When you have 4, 5 or 6 different crews at the same event, covering it from every possible side of the building, on top of adjacent buildings and all looking for the same story, finding different angles can be just a wee bit tricky. The most obvious angle to a story like this is the reaction story. But I guess in a way it's all reaction, so it's really to what level each crew gathers reaction and from whom. And no matter how much you plan ahead, you never really know what exactly you are going to get.
Lenslinger detailed his duty of having David Griffin all wired for sound, while holding the box that was wired to the building, while allowing his mother Griffin to push the button setting off the company's first ever blast in it's home town.
Ms Griffin had worked at the, now defunct, company whose building she was imploding, yet her time with the company pre-dates this building by almost 2 decades!
I myself was after the nuts and bolts of the story. In other words, WHO, WHAT, WHERE, WHEN, WHY AND HOW for the whole event. I found some older folks who worked in the building. I found some kids poised and ready to cover their ears and strecth their eyeballs wide open in exhuberence. And I found a man who helped build the building some 33 years ago.
And after it was all done I picked up where Stewart left off, as the matriarch of DH Griffin got her first close up look at the newly leveled building.

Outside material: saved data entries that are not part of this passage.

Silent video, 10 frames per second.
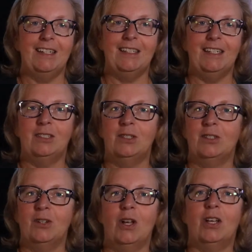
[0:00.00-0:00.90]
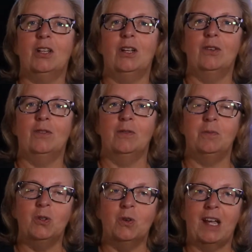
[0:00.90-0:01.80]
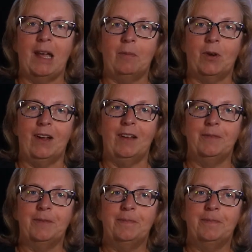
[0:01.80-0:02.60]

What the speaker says: unnecessary clutter from your campground.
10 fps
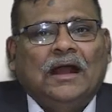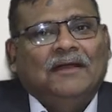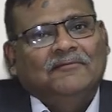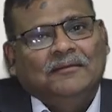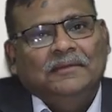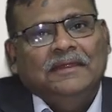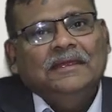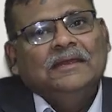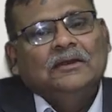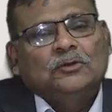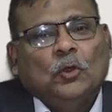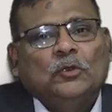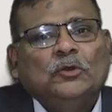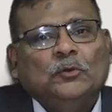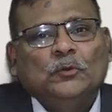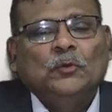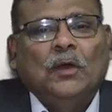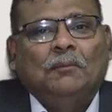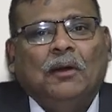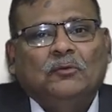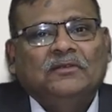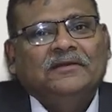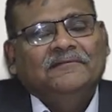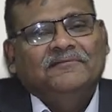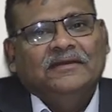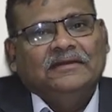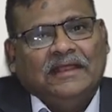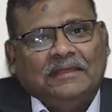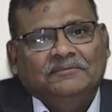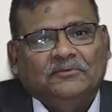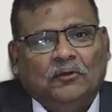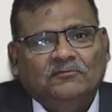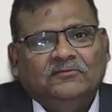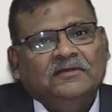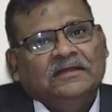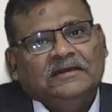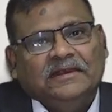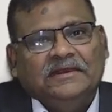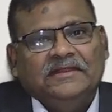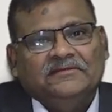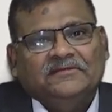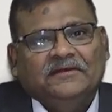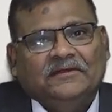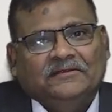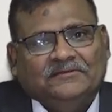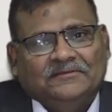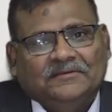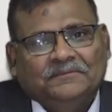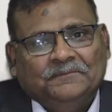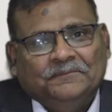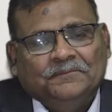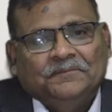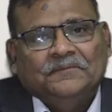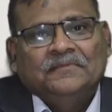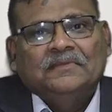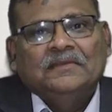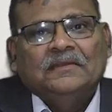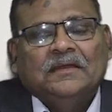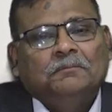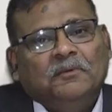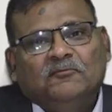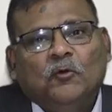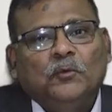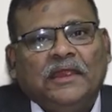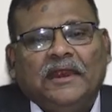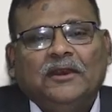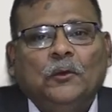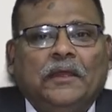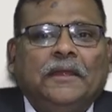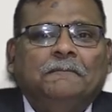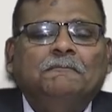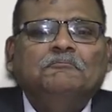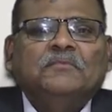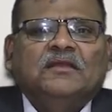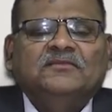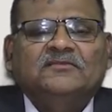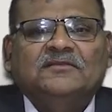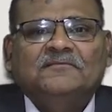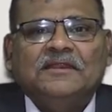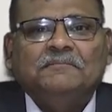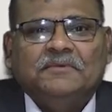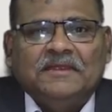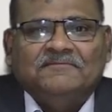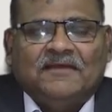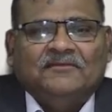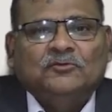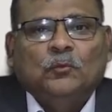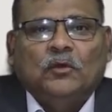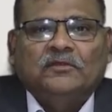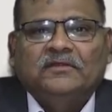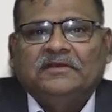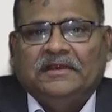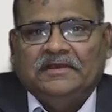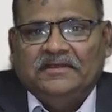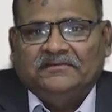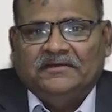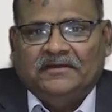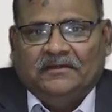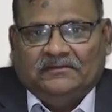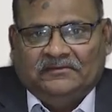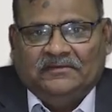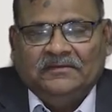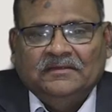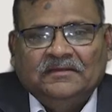I will be talking to you about the different types of TDS returns. Before we get going, just a very brief as to what is a TDS returns.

And then the elder David Griffin joined her, awed at the site of a "mighty fine pile of steel."
As we all worked the crowd, we all found these little angles for our individual stories. We all saw different things that appealed to our video appetites that we hoped would feed yours.
I didn't take too many pictures on my quest to find and gather the perfect nuts and bolts....but I did get to shoot a short bit of video on my handy, dandy, digital camera while my pro cam was locked down on a nice reaction shot.